Friday, August 11, 2006

Il quasi-attentato del 10 agosto

Tra meno di quindici giorni ci saremo noi, io e Giorgia, su quegli aerei, che tutti i giorni fanno la spola tra Heathrow e Boston. Difenderemo il nostro diritto alla normalità, a viaggiare, a spostarci. Ma, si sa, siamo a rischio, come è a rischio Cristiano tutte le mattine quando per andare in facoltà prende la Metro, linea blu, come è a rischio Guja quando torna dalle vacanze esotiche con la famiglia, come Giulia, come Mario che ieri viaggiava su un treno tra Bologna e Napoli, in una tratta ad alta percorrenza, come Anna, che la settimana scorsa passava il confine tra Italia e Vaticano e andava a riposarsi all'ombra del colonnato del Bernini; come Francesca, che l'altra sera veniva a sentire Magdi Allam in un PalaVolkswagen circondato da imponenti misure di sicurezza; come i miei vicini di casa padovani quando la domenica vanno a sentir messa al Santo. Non c'è discrimine tra noi e il fronte, tra il campo di pace e la trincea.

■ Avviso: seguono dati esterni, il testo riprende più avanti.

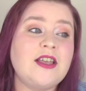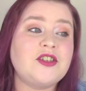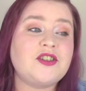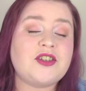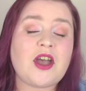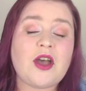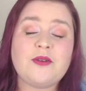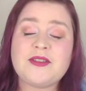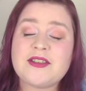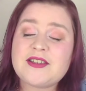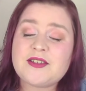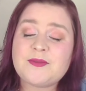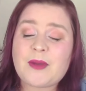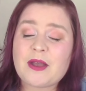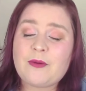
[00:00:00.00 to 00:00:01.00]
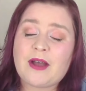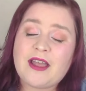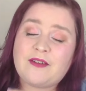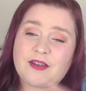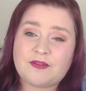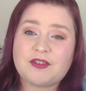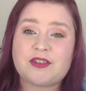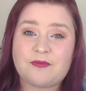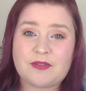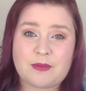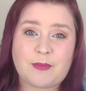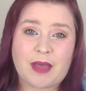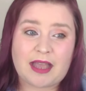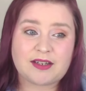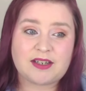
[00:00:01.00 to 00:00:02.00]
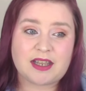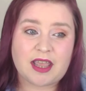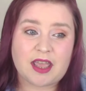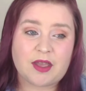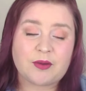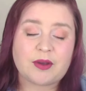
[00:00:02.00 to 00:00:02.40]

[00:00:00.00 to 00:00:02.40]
So this is my way of giving something back to you.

In queste ore convulse, le parole più sensate sono quelle di Androide:

«mi preme far notare che in Italia si sta cercando di trascinare in tribunale alcuni agenti segreti che ci hanno liberato della non gradita presenza di un imam, i quali agenti sono per estensione dei colleghi di quelli che hanno sventato gli attentati a Londra».